++++ Provided entries

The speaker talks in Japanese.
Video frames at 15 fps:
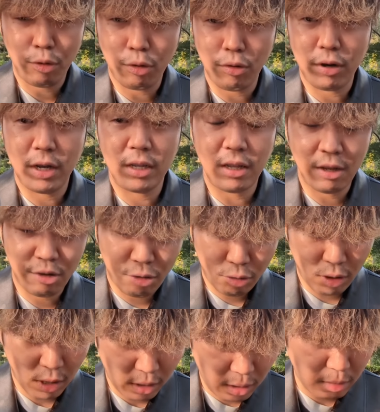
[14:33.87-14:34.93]
幌、えー、単
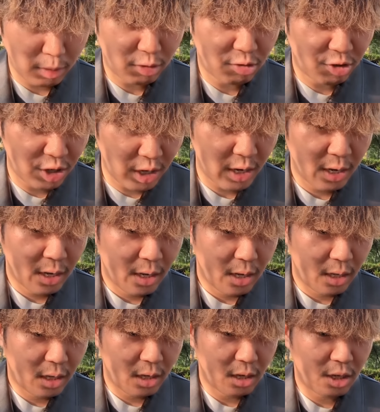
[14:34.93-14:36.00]
勝買ってますし
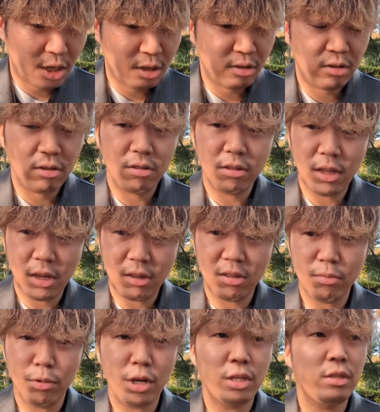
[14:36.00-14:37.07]

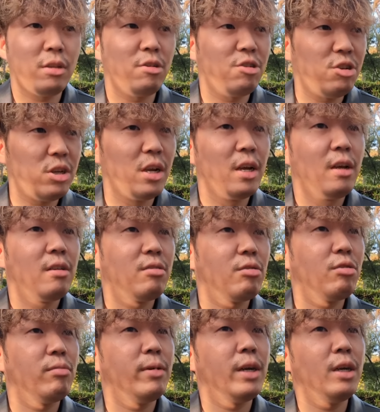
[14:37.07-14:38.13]
ヒヤシンスステークスも買ってるし
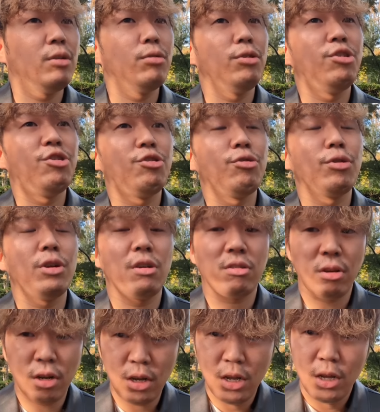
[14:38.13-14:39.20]
その前の1勝
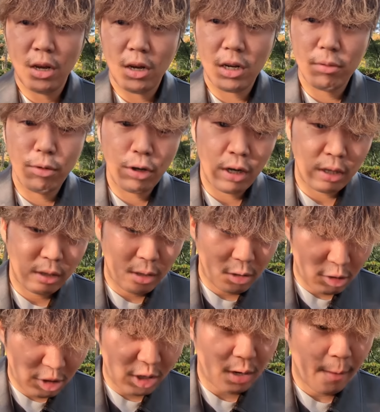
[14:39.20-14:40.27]
クラスかなあれも買っ
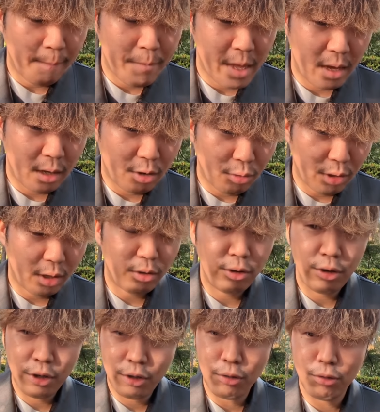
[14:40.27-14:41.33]
てるし、えー、去年
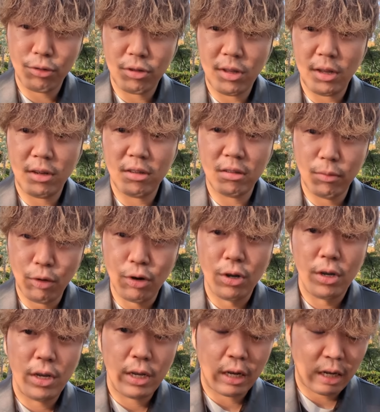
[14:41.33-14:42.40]
のユニコーンステークスも、
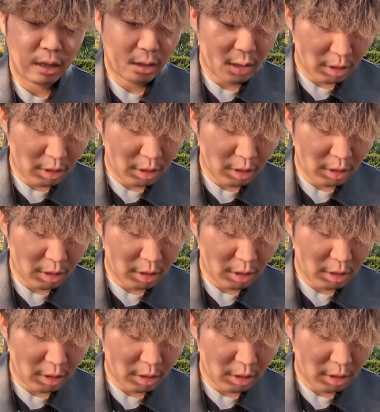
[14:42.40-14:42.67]
えー、買っ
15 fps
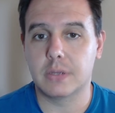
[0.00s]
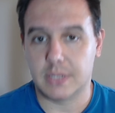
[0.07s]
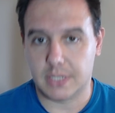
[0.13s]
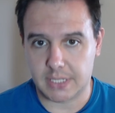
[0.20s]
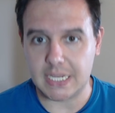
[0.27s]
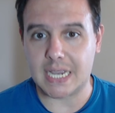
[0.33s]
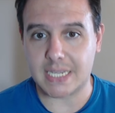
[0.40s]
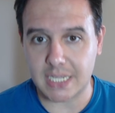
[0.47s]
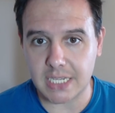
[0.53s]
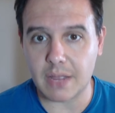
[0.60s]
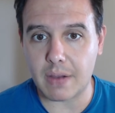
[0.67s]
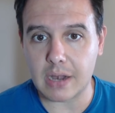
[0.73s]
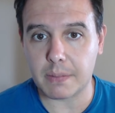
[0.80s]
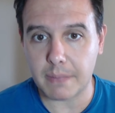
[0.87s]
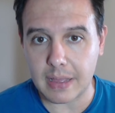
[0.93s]
ya se
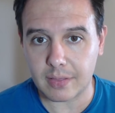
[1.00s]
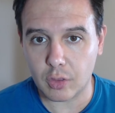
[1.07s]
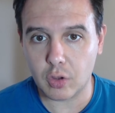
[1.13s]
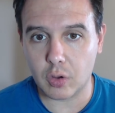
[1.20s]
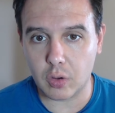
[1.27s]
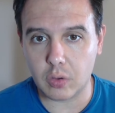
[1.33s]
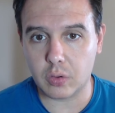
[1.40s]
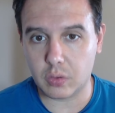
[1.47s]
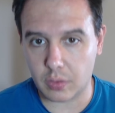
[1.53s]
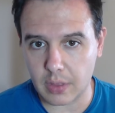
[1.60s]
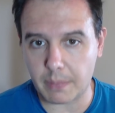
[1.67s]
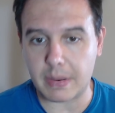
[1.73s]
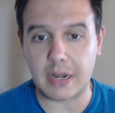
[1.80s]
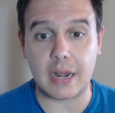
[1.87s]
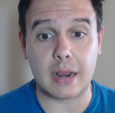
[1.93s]
estaba armando de
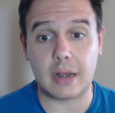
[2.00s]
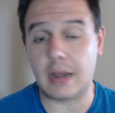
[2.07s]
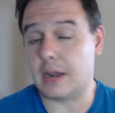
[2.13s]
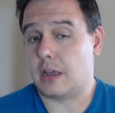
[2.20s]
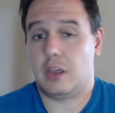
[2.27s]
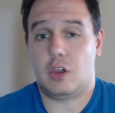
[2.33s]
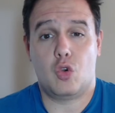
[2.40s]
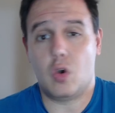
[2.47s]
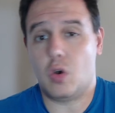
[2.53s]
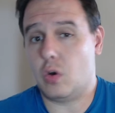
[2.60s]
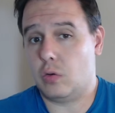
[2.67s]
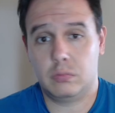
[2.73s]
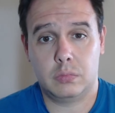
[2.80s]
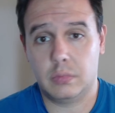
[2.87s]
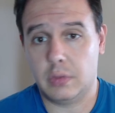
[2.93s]
manera clara. Y luego,
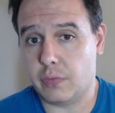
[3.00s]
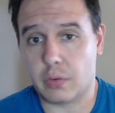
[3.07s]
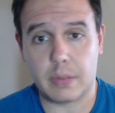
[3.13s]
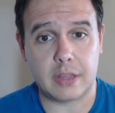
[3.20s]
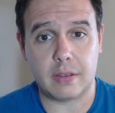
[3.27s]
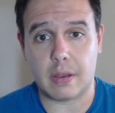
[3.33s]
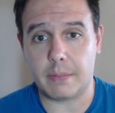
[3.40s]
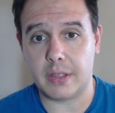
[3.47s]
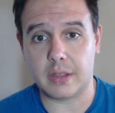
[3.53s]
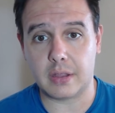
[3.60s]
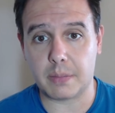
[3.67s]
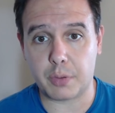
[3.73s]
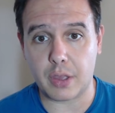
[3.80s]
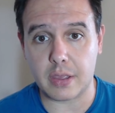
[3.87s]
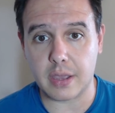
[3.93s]
informativamente, te
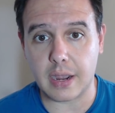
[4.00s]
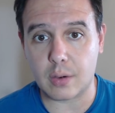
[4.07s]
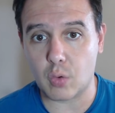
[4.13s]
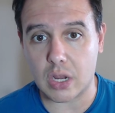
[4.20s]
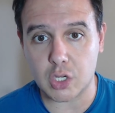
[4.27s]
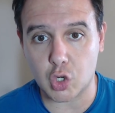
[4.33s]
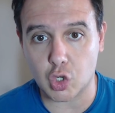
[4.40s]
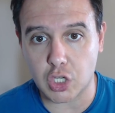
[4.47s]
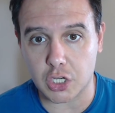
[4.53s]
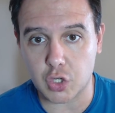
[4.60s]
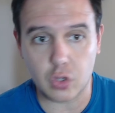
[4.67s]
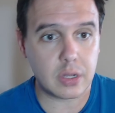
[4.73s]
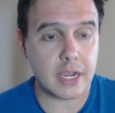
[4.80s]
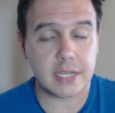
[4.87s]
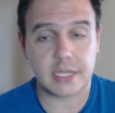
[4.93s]
podían llegar unas cosas,
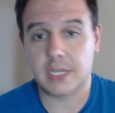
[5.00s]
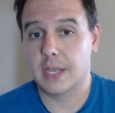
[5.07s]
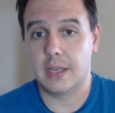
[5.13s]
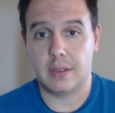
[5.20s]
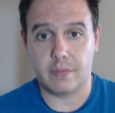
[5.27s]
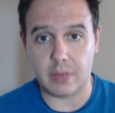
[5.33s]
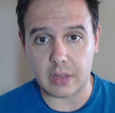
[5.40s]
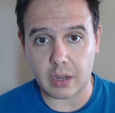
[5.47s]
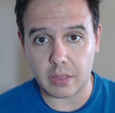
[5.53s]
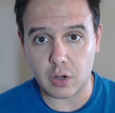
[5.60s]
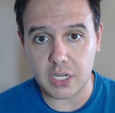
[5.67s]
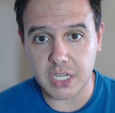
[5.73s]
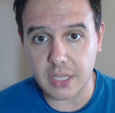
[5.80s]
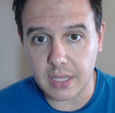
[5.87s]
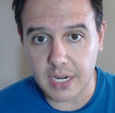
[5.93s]
otras,
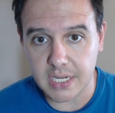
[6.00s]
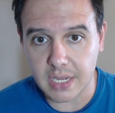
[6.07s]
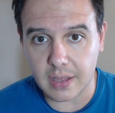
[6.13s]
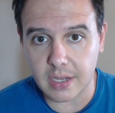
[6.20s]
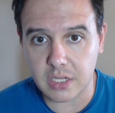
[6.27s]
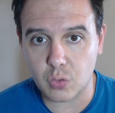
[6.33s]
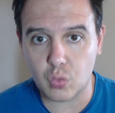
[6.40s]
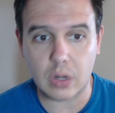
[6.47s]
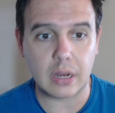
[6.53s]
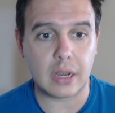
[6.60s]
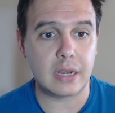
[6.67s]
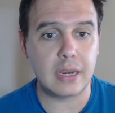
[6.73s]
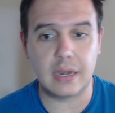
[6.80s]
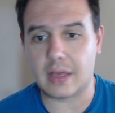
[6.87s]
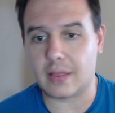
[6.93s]
filtraciones interesadas de una
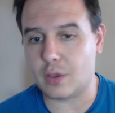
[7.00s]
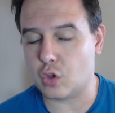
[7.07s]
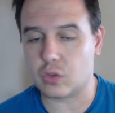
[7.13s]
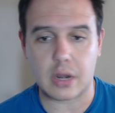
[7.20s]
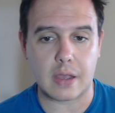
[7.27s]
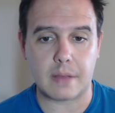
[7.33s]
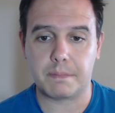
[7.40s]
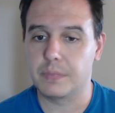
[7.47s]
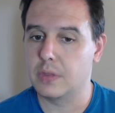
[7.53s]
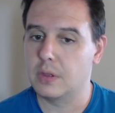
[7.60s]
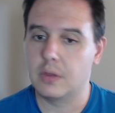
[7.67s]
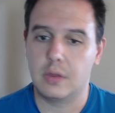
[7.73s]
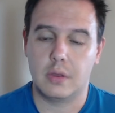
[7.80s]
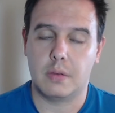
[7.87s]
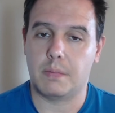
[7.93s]
línea, de otra,
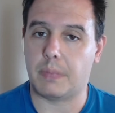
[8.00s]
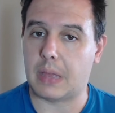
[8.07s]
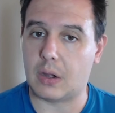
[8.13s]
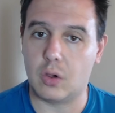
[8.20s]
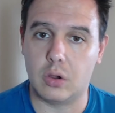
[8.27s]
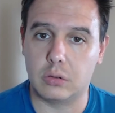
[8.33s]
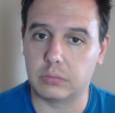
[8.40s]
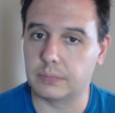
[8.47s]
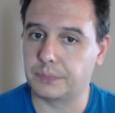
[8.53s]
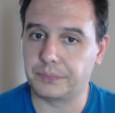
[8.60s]
pero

++++++++

*Exercise goal*. Leave the pictures out and print the whole listing precisely.

*Exercise response*.
The speaker talks in Japanese.
Video frames at 15 fps:
[14:33.87-14:34.93]
幌、えー、単
[14:34.93-14:36.00]
勝買ってますし
[14:36.00-14:37.07]

[14:37.07-14:38.13]
ヒヤシンスステークスも買ってるし
[14:38.13-14:39.20]
その前の1勝
[14:39.20-14:40.27]
クラスかなあれも買っ
[14:40.27-14:41.33]
てるし、えー、去年
[14:41.33-14:42.40]
のユニコーンステークスも、
[14:42.40-14:42.67]
えー、買っ
15 fps
[0.00s]
[0.07s]
[0.13s]
[0.20s]
[0.27s]
[0.33s]
[0.40s]
[0.47s]
[0.53s]
[0.60s]
[0.67s]
[0.73s]
[0.80s]
[0.87s]
[0.93s]
ya se
[1.00s]
[1.07s]
[1.13s]
[1.20s]
[1.27s]
[1.33s]
[1.40s]
[1.47s]
[1.53s]
[1.60s]
[1.67s]
[1.73s]
[1.80s]
[1.87s]
[1.93s]
estaba armando de
[2.00s]
[2.07s]
[2.13s]
[2.20s]
[2.27s]
[2.33s]
[2.40s]
[2.47s]
[2.53s]
[2.60s]
[2.67s]
[2.73s]
[2.80s]
[2.87s]
[2.93s]
manera clara. Y luego,
[3.00s]
[3.07s]
[3.13s]
[3.20s]
[3.27s]
[3.33s]
[3.40s]
[3.47s]
[3.53s]
[3.60s]
[3.67s]
[3.73s]
[3.80s]
[3.87s]
[3.93s]
informativamente, te
[4.00s]
[4.07s]
[4.13s]
[4.20s]
[4.27s]
[4.33s]
[4.40s]
[4.47s]
[4.53s]
[4.60s]
[4.67s]
[4.73s]
[4.80s]
[4.87s]
[4.93s]
podían llegar unas cosas,
[5.00s]
[5.07s]
[5.13s]
[5.20s]
[5.27s]
[5.33s]
[5.40s]
[5.47s]
[5.53s]
[5.60s]
[5.67s]
[5.73s]
[5.80s]
[5.87s]
[5.93s]
otras,
[6.00s]
[6.07s]
[6.13s]
[6.20s]
[6.27s]
[6.33s]
[6.40s]
[6.47s]
[6.53s]
[6.60s]
[6.67s]
[6.73s]
[6.80s]
[6.87s]
[6.93s]
filtraciones interesadas de una
[7.00s]
[7.07s]
[7.13s]
[7.20s]
[7.27s]
[7.33s]
[7.40s]
[7.47s]
[7.53s]
[7.60s]
[7.67s]
[7.73s]
[7.80s]
[7.87s]
[7.93s]
línea, de otra,
[8.00s]
[8.07s]
[8.13s]
[8.20s]
[8.27s]
[8.33s]
[8.40s]
[8.47s]
[8.53s]
[8.60s]
pero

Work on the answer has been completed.